Copy out each line below verbatim, skipping any picture.

RECORDS SUPPLIED:
+++
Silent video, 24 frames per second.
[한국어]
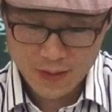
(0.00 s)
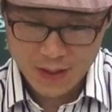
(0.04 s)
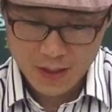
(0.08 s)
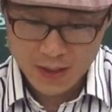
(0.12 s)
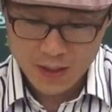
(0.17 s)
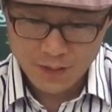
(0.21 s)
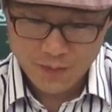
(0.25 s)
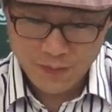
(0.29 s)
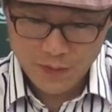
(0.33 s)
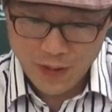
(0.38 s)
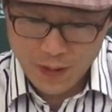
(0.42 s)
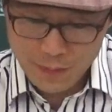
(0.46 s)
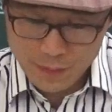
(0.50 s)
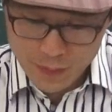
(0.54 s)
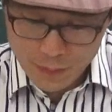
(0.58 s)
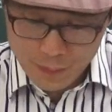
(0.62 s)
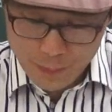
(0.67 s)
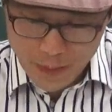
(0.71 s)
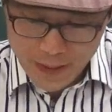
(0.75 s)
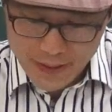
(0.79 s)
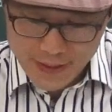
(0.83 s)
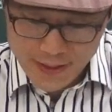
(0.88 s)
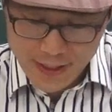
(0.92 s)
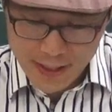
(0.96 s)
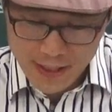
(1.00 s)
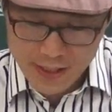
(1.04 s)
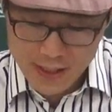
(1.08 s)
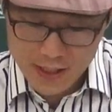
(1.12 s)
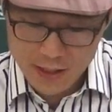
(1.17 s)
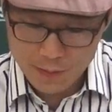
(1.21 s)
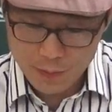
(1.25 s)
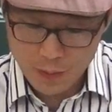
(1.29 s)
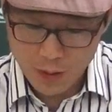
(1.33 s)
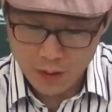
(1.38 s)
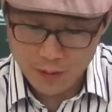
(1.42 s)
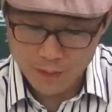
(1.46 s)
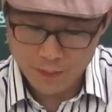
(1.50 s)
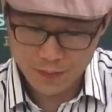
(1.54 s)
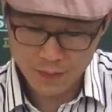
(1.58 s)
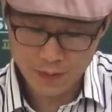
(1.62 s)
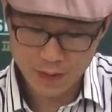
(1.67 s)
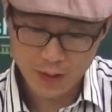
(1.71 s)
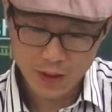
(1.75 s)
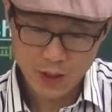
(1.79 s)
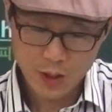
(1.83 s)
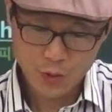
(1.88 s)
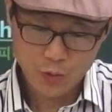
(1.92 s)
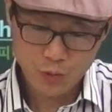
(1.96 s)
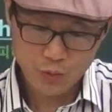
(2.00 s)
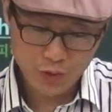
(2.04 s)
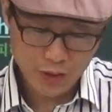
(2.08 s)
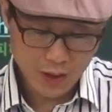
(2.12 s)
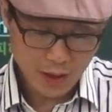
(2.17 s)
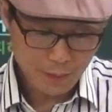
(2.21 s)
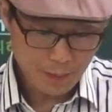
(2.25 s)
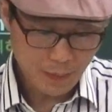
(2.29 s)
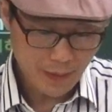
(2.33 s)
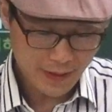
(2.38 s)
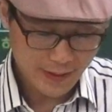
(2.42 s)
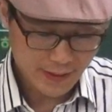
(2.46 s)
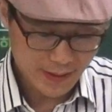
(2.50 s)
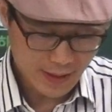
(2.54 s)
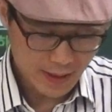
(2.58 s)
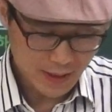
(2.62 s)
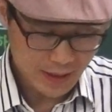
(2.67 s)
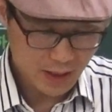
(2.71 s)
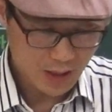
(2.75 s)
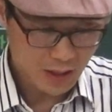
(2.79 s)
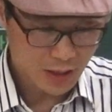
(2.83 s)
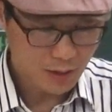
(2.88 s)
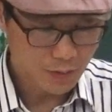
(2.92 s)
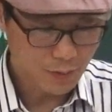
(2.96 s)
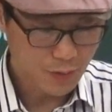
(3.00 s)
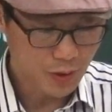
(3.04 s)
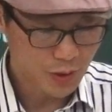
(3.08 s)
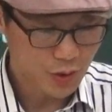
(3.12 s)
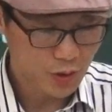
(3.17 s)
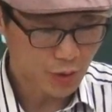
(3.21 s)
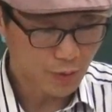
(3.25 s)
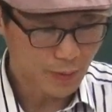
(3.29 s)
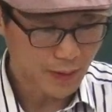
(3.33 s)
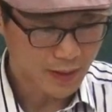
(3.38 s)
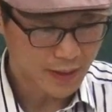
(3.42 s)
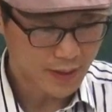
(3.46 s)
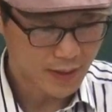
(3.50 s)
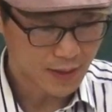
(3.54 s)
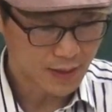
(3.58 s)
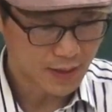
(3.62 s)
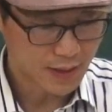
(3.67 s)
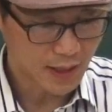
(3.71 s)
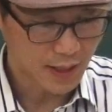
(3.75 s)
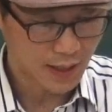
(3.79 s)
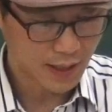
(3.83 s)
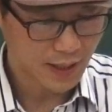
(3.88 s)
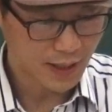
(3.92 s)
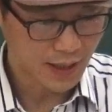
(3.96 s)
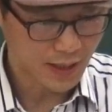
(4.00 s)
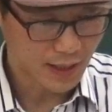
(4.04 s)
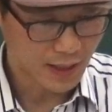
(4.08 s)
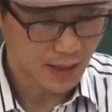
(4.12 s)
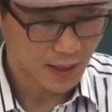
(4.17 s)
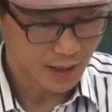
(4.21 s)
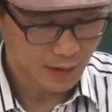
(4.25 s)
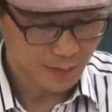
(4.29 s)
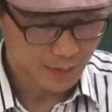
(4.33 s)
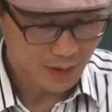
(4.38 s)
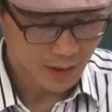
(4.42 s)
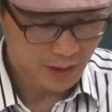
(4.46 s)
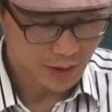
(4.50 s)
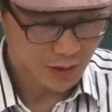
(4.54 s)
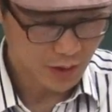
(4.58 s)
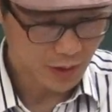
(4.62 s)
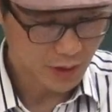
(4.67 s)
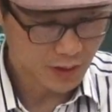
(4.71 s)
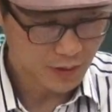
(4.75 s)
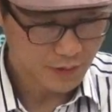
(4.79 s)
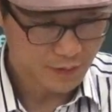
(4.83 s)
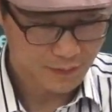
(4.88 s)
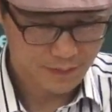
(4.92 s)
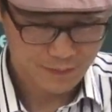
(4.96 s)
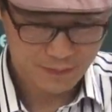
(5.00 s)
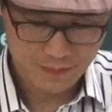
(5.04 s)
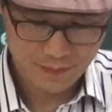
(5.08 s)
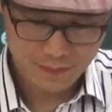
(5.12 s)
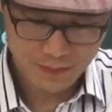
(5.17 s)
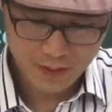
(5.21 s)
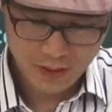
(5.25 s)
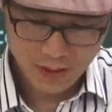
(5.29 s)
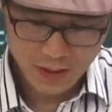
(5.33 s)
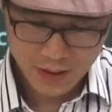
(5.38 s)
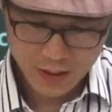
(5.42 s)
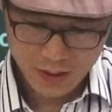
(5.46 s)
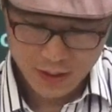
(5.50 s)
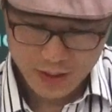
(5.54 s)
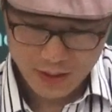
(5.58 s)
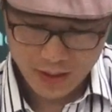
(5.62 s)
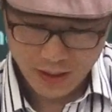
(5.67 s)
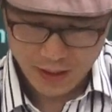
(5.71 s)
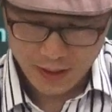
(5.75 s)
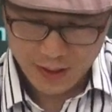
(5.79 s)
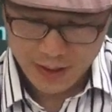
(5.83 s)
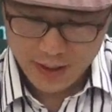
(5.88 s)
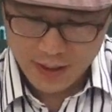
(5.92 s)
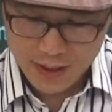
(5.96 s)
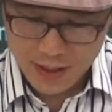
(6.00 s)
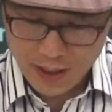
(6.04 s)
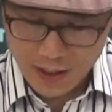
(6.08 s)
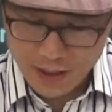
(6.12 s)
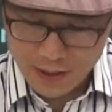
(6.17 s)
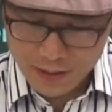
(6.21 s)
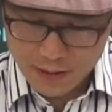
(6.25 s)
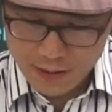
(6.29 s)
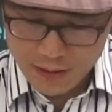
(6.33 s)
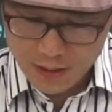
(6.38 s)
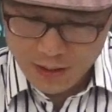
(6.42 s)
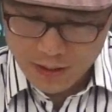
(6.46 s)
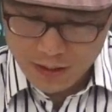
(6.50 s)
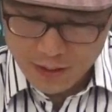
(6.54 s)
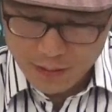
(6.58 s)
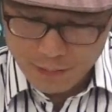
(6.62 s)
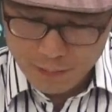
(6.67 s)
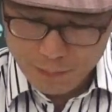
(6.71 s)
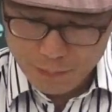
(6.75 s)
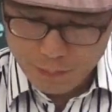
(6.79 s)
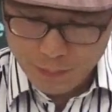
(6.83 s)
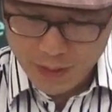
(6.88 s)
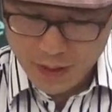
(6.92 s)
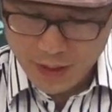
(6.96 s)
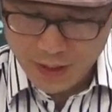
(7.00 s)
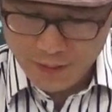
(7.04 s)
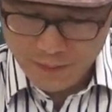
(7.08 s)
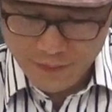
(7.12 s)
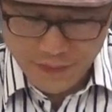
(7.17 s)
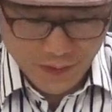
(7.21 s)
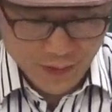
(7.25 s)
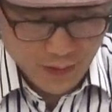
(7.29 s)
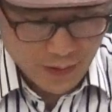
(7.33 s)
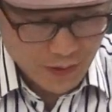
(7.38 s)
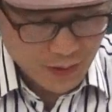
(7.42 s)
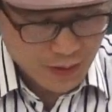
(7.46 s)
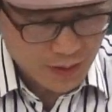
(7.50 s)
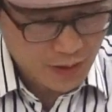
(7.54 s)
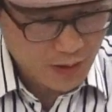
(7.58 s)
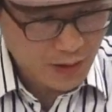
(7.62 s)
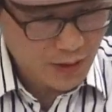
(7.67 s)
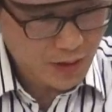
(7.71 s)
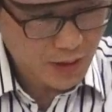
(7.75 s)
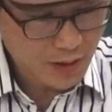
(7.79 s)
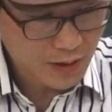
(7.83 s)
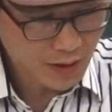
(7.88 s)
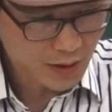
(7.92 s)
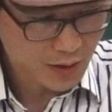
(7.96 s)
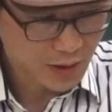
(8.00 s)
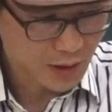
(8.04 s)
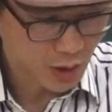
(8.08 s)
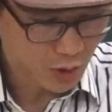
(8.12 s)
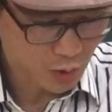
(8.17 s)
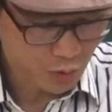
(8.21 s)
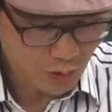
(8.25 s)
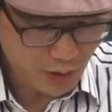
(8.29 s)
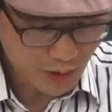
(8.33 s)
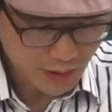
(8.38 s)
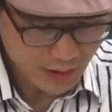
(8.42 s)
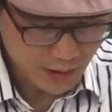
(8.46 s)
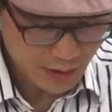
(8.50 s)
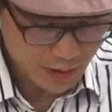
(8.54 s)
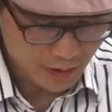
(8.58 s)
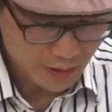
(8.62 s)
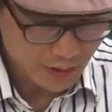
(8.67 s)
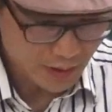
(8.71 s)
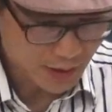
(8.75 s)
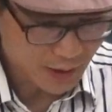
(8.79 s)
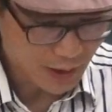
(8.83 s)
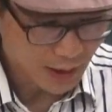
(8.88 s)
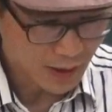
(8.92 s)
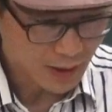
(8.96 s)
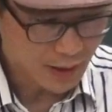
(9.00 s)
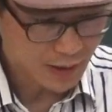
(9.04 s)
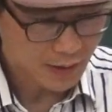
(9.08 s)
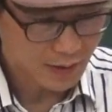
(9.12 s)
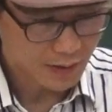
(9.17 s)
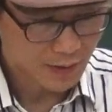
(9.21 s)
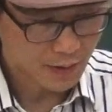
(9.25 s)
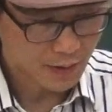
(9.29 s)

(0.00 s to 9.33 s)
그 from the passage above 위에 패세지를 비춰 봤을 때 이 말이죠. 자, it can be inferred 그것은 연관되어 있다.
+++
RESPONSE:
Silent video, 24 frames per second.
[한국어]
(0.00 s)
(0.04 s)
(0.08 s)
(0.12 s)
(0.17 s)
(0.21 s)
(0.25 s)
(0.29 s)
(0.33 s)
(0.38 s)
(0.42 s)
(0.46 s)
(0.50 s)
(0.54 s)
(0.58 s)
(0.62 s)
(0.67 s)
(0.71 s)
(0.75 s)
(0.79 s)
(0.83 s)
(0.88 s)
(0.92 s)
(0.96 s)
(1.00 s)
(1.04 s)
(1.08 s)
(1.12 s)
(1.17 s)
(1.21 s)
(1.25 s)
(1.29 s)
(1.33 s)
(1.38 s)
(1.42 s)
(1.46 s)
(1.50 s)
(1.54 s)
(1.58 s)
(1.62 s)
(1.67 s)
(1.71 s)
(1.75 s)
(1.79 s)
(1.83 s)
(1.88 s)
(1.92 s)
(1.96 s)
(2.00 s)
(2.04 s)
(2.08 s)
(2.12 s)
(2.17 s)
(2.21 s)
(2.25 s)
(2.29 s)
(2.33 s)
(2.38 s)
(2.42 s)
(2.46 s)
(2.50 s)
(2.54 s)
(2.58 s)
(2.62 s)
(2.67 s)
(2.71 s)
(2.75 s)
(2.79 s)
(2.83 s)
(2.88 s)
(2.92 s)
(2.96 s)
(3.00 s)
(3.04 s)
(3.08 s)
(3.12 s)
(3.17 s)
(3.21 s)
(3.25 s)
(3.29 s)
(3.33 s)
(3.38 s)
(3.42 s)
(3.46 s)
(3.50 s)
(3.54 s)
(3.58 s)
(3.62 s)
(3.67 s)
(3.71 s)
(3.75 s)
(3.79 s)
(3.83 s)
(3.88 s)
(3.92 s)
(3.96 s)
(4.00 s)
(4.04 s)
(4.08 s)
(4.12 s)
(4.17 s)
(4.21 s)
(4.25 s)
(4.29 s)
(4.33 s)
(4.38 s)
(4.42 s)
(4.46 s)
(4.50 s)
(4.54 s)
(4.58 s)
(4.62 s)
(4.67 s)
(4.71 s)
(4.75 s)
(4.79 s)
(4.83 s)
(4.88 s)
(4.92 s)
(4.96 s)
(5.00 s)
(5.04 s)
(5.08 s)
(5.12 s)
(5.17 s)
(5.21 s)
(5.25 s)
(5.29 s)
(5.33 s)
(5.38 s)
(5.42 s)
(5.46 s)
(5.50 s)
(5.54 s)
(5.58 s)
(5.62 s)
(5.67 s)
(5.71 s)
(5.75 s)
(5.79 s)
(5.83 s)
(5.88 s)
(5.92 s)
(5.96 s)
(6.00 s)
(6.04 s)
(6.08 s)
(6.12 s)
(6.17 s)
(6.21 s)
(6.25 s)
(6.29 s)
(6.33 s)
(6.38 s)
(6.42 s)
(6.46 s)
(6.50 s)
(6.54 s)
(6.58 s)
(6.62 s)
(6.67 s)
(6.71 s)
(6.75 s)
(6.79 s)
(6.83 s)
(6.88 s)
(6.92 s)
(6.96 s)
(7.00 s)
(7.04 s)
(7.08 s)
(7.12 s)
(7.17 s)
(7.21 s)
(7.25 s)
(7.29 s)
(7.33 s)
(7.38 s)
(7.42 s)
(7.46 s)
(7.50 s)
(7.54 s)
(7.58 s)
(7.62 s)
(7.67 s)
(7.71 s)
(7.75 s)
(7.79 s)
(7.83 s)
(7.88 s)
(7.92 s)
(7.96 s)
(8.00 s)
(8.04 s)
(8.08 s)
(8.12 s)
(8.17 s)
(8.21 s)
(8.25 s)
(8.29 s)
(8.33 s)
(8.38 s)
(8.42 s)
(8.46 s)
(8.50 s)
(8.54 s)
(8.58 s)
(8.62 s)
(8.67 s)
(8.71 s)
(8.75 s)
(8.79 s)
(8.83 s)
(8.88 s)
(8.92 s)
(8.96 s)
(9.00 s)
(9.04 s)
(9.08 s)
(9.12 s)
(9.17 s)
(9.21 s)
(9.25 s)
(9.29 s)

(0.00 s to 9.33 s)
그 from the passage above 위에 패세지를 비춰 봤을 때 이 말이죠. 자, it can be inferred 그것은 연관되어 있다.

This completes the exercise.